Exercise brief
For each line below, print it again exactly as shown.

Dataset items

Segment Open

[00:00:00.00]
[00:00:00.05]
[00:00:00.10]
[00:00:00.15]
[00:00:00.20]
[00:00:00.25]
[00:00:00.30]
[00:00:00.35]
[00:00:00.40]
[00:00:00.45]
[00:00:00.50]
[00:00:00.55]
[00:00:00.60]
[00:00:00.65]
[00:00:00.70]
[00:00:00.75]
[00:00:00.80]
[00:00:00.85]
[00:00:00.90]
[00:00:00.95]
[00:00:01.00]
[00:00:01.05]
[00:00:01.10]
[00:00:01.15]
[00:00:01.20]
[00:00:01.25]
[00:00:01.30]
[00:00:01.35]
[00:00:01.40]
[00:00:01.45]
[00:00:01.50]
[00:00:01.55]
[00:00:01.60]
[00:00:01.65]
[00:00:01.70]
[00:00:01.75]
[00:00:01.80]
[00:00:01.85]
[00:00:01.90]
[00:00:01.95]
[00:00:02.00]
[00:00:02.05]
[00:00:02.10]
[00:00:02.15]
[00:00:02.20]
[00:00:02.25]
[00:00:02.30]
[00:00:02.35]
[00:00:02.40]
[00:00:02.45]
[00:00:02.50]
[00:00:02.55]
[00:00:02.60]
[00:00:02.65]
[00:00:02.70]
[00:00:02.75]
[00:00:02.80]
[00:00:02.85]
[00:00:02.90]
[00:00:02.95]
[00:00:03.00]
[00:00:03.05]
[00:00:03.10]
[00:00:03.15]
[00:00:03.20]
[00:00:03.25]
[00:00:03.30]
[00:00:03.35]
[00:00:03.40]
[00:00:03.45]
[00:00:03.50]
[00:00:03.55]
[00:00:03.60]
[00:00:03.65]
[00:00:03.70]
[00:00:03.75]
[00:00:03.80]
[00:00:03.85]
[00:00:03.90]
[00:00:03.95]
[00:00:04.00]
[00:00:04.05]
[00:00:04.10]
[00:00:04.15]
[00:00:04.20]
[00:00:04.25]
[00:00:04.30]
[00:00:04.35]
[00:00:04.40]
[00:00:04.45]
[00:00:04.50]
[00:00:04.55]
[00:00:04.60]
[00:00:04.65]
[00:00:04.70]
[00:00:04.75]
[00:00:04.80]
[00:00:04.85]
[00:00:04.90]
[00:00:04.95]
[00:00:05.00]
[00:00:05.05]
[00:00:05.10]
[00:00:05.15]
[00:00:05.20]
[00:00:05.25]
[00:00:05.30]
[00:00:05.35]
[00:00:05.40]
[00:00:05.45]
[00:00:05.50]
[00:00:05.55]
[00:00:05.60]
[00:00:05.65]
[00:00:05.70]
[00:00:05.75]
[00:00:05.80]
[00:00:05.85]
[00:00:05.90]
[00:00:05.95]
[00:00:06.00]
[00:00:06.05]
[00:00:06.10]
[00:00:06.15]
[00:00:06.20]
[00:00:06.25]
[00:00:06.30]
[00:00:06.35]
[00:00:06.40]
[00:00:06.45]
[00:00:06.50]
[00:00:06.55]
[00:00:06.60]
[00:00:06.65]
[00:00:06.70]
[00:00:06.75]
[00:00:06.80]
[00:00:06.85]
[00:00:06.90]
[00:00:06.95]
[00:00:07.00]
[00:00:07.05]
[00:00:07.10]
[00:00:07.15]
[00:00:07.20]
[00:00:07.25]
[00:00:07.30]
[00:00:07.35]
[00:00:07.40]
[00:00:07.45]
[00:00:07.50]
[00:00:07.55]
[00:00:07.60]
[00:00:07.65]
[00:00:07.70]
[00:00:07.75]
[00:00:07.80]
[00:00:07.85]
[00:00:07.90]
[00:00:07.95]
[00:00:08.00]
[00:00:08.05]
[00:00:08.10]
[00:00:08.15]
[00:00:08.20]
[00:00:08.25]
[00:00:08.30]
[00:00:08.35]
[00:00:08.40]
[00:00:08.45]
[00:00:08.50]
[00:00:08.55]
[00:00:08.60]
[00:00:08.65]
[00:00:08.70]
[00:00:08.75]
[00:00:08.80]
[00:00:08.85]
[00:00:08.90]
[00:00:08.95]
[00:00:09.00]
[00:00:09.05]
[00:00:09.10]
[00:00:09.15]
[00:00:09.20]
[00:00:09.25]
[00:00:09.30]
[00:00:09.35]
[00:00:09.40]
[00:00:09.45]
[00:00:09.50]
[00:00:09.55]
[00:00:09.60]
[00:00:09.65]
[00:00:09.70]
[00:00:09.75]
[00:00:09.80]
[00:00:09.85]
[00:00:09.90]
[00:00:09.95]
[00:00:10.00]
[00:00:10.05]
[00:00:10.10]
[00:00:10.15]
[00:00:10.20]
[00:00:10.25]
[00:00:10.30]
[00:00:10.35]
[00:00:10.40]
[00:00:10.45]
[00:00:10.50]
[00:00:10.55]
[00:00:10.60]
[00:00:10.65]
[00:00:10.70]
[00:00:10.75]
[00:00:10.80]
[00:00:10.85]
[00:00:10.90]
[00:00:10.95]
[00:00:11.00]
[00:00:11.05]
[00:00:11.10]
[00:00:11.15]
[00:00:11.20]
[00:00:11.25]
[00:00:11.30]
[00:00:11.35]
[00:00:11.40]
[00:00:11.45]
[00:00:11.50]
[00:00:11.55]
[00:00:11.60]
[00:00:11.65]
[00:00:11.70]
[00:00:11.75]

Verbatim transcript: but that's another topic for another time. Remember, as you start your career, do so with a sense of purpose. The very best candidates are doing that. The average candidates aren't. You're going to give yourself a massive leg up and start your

Segment Closed

Answer to the problem
[00:00:00.00]
[00:00:00.05]
[00:00:00.10]
[00:00:00.15]
[00:00:00.20]
[00:00:00.25]
[00:00:00.30]
[00:00:00.35]
[00:00:00.40]
[00:00:00.45]
[00:00:00.50]
[00:00:00.55]
[00:00:00.60]
[00:00:00.65]
[00:00:00.70]
[00:00:00.75]
[00:00:00.80]
[00:00:00.85]
[00:00:00.90]
[00:00:00.95]
[00:00:01.00]
[00:00:01.05]
[00:00:01.10]
[00:00:01.15]
[00:00:01.20]
[00:00:01.25]
[00:00:01.30]
[00:00:01.35]
[00:00:01.40]
[00:00:01.45]
[00:00:01.50]
[00:00:01.55]
[00:00:01.60]
[00:00:01.65]
[00:00:01.70]
[00:00:01.75]
[00:00:01.80]
[00:00:01.85]
[00:00:01.90]
[00:00:01.95]
[00:00:02.00]
[00:00:02.05]
[00:00:02.10]
[00:00:02.15]
[00:00:02.20]
[00:00:02.25]
[00:00:02.30]
[00:00:02.35]
[00:00:02.40]
[00:00:02.45]
[00:00:02.50]
[00:00:02.55]
[00:00:02.60]
[00:00:02.65]
[00:00:02.70]
[00:00:02.75]
[00:00:02.80]
[00:00:02.85]
[00:00:02.90]
[00:00:02.95]
[00:00:03.00]
[00:00:03.05]
[00:00:03.10]
[00:00:03.15]
[00:00:03.20]
[00:00:03.25]
[00:00:03.30]
[00:00:03.35]
[00:00:03.40]
[00:00:03.45]
[00:00:03.50]
[00:00:03.55]
[00:00:03.60]
[00:00:03.65]
[00:00:03.70]
[00:00:03.75]
[00:00:03.80]
[00:00:03.85]
[00:00:03.90]
[00:00:03.95]
[00:00:04.00]
[00:00:04.05]
[00:00:04.10]
[00:00:04.15]
[00:00:04.20]
[00:00:04.25]
[00:00:04.30]
[00:00:04.35]
[00:00:04.40]
[00:00:04.45]
[00:00:04.50]
[00:00:04.55]
[00:00:04.60]
[00:00:04.65]
[00:00:04.70]
[00:00:04.75]
[00:00:04.80]
[00:00:04.85]
[00:00:04.90]
[00:00:04.95]
[00:00:05.00]
[00:00:05.05]
[00:00:05.10]
[00:00:05.15]
[00:00:05.20]
[00:00:05.25]
[00:00:05.30]
[00:00:05.35]
[00:00:05.40]
[00:00:05.45]
[00:00:05.50]
[00:00:05.55]
[00:00:05.60]
[00:00:05.65]
[00:00:05.70]
[00:00:05.75]
[00:00:05.80]
[00:00:05.85]
[00:00:05.90]
[00:00:05.95]
[00:00:06.00]
[00:00:06.05]
[00:00:06.10]
[00:00:06.15]
[00:00:06.20]
[00:00:06.25]
[00:00:06.30]
[00:00:06.35]
[00:00:06.40]
[00:00:06.45]
[00:00:06.50]
[00:00:06.55]
[00:00:06.60]
[00:00:06.65]
[00:00:06.70]
[00:00:06.75]
[00:00:06.80]
[00:00:06.85]
[00:00:06.90]
[00:00:06.95]
[00:00:07.00]
[00:00:07.05]
[00:00:07.10]
[00:00:07.15]
[00:00:07.20]
[00:00:07.25]
[00:00:07.30]
[00:00:07.35]
[00:00:07.40]
[00:00:07.45]
[00:00:07.50]
[00:00:07.55]
[00:00:07.60]
[00:00:07.65]
[00:00:07.70]
[00:00:07.75]
[00:00:07.80]
[00:00:07.85]
[00:00:07.90]
[00:00:07.95]
[00:00:08.00]
[00:00:08.05]
[00:00:08.10]
[00:00:08.15]
[00:00:08.20]
[00:00:08.25]
[00:00:08.30]
[00:00:08.35]
[00:00:08.40]
[00:00:08.45]
[00:00:08.50]
[00:00:08.55]
[00:00:08.60]
[00:00:08.65]
[00:00:08.70]
[00:00:08.75]
[00:00:08.80]
[00:00:08.85]
[00:00:08.90]
[00:00:08.95]
[00:00:09.00]
[00:00:09.05]
[00:00:09.10]
[00:00:09.15]
[00:00:09.20]
[00:00:09.25]
[00:00:09.30]
[00:00:09.35]
[00:00:09.40]
[00:00:09.45]
[00:00:09.50]
[00:00:09.55]
[00:00:09.60]
[00:00:09.65]
[00:00:09.70]
[00:00:09.75]
[00:00:09.80]
[00:00:09.85]
[00:00:09.90]
[00:00:09.95]
[00:00:10.00]
[00:00:10.05]
[00:00:10.10]
[00:00:10.15]
[00:00:10.20]
[00:00:10.25]
[00:00:10.30]
[00:00:10.35]
[00:00:10.40]
[00:00:10.45]
[00:00:10.50]
[00:00:10.55]
[00:00:10.60]
[00:00:10.65]
[00:00:10.70]
[00:00:10.75]
[00:00:10.80]
[00:00:10.85]
[00:00:10.90]
[00:00:10.95]
[00:00:11.00]
[00:00:11.05]
[00:00:11.10]
[00:00:11.15]
[00:00:11.20]
[00:00:11.25]
[00:00:11.30]
[00:00:11.35]
[00:00:11.40]
[00:00:11.45]
[00:00:11.50]
[00:00:11.55]
[00:00:11.60]
[00:00:11.65]
[00:00:11.70]
[00:00:11.75]

Verbatim transcript: but that's another topic for another time. Remember, as you start your career, do so with a sense of purpose. The very best candidates are doing that. The average candidates aren't. You're going to give yourself a massive leg up and start your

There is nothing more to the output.